Zumindest bei der Hausbesuchsziffer 50 nach GOÄ kannst Du den 3,5fachen Steigerungssatz mit der Begründung:  "besondere Umstände bei der Leistungserbringung " angeben.Die Bayerische Ärztekammer schreibt hierzu folgendes:

50 - Notarzt/Blaulichteinsätze - Überschreitung des Regelsatzes

Nach eingehender Überlegung kommt die Bayerische Landesärztekammer in bezug auf die Rechnungslegung bei Notarzt-/Blaulichteinsätzen zu folgendem Schluss:

Die Überschreitung des Regelsatzes bei der Besuchsgebühr ist bei Notarzt-/Blaulichteinsätzen u.E. gerechtfertigt und begründet. "Als Besuch gilt der Weggang des Arztes zum Zwecke des Aufsuchens des Kranken in dessen Wohnung bzw. an dessen Aufenthaltsort (Unfallort)." Unstrittig werden Besuche bei Notarzt-/Blaulichteinsätzen unter erschwerten Bedingungen durchgeführt, so dass nach Auffassung der Bayerischen Landesärztekammer hier das Bemessungskriterium "besondere Umstände bei der Leistungserbringung" ein Überschreiten des Regelsatzes bei der Besuchsgebühr rechtfertigt.

Diese besonderen Umstände enden gewöhnlich mit dem Eintreffen des Arztes beim Patienten.
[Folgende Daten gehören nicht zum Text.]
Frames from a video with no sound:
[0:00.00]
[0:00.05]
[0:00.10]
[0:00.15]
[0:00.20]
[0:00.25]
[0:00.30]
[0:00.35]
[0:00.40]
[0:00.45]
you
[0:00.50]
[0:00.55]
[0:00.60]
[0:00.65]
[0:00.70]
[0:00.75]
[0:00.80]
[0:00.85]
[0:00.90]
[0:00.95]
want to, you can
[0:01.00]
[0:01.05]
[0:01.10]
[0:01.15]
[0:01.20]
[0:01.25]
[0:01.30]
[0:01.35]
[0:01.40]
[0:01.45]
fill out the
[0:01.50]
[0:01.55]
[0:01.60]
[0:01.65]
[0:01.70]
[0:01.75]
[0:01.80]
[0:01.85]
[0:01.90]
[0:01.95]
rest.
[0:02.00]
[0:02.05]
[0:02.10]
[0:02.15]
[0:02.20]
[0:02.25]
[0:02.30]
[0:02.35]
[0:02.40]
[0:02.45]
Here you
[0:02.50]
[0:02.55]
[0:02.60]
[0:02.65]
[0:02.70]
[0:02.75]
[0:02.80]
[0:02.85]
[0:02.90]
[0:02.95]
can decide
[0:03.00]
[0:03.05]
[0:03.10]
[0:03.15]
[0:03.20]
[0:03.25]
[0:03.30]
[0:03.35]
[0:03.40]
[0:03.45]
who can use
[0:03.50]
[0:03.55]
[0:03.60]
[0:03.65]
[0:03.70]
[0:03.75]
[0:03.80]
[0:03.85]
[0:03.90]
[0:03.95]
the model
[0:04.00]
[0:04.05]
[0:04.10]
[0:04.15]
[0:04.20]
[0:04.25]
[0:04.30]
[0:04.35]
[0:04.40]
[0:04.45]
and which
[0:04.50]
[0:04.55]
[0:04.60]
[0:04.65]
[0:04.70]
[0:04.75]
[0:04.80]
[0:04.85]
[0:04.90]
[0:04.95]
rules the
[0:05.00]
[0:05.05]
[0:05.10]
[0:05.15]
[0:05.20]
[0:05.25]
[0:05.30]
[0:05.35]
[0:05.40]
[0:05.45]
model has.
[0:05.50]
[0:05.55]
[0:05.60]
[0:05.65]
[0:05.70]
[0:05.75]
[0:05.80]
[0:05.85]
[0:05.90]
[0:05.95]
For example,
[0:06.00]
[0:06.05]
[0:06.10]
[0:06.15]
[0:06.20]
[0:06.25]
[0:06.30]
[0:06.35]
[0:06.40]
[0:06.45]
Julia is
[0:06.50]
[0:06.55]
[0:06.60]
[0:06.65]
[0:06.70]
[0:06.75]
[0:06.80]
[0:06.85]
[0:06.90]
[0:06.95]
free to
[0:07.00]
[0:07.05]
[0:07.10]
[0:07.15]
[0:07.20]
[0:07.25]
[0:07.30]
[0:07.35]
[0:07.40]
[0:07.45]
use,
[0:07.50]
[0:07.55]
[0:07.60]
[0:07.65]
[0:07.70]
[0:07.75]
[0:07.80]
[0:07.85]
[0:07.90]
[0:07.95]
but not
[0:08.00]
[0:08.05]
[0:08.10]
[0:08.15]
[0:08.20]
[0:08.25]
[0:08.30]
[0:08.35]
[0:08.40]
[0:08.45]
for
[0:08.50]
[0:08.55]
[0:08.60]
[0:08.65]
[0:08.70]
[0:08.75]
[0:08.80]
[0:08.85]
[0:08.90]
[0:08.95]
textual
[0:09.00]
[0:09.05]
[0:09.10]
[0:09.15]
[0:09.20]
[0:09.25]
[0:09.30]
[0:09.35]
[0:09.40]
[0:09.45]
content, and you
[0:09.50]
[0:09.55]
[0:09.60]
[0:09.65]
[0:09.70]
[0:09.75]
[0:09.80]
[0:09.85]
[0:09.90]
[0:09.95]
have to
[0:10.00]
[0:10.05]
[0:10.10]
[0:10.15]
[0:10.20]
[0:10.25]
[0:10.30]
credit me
Natürlich können dann wiederum neue Kriterien vorliegen, die aus anderen Gründen ebenfalls ein Anheben der Gebührenspanne rechtfertigen würden. Diese neuen Gründe sind dann bei der entsprechenden "Sonderleistung" anzugeben.

In keinem Fall ist es u.E. vertretbar, bei Notarzt-/Blaulichteinsätzen bei allen Leistungen - unter Hinweis auf den Notarzt-/Blaulichteinsatz - den jeweiligen Regelsatz zu überschreiten.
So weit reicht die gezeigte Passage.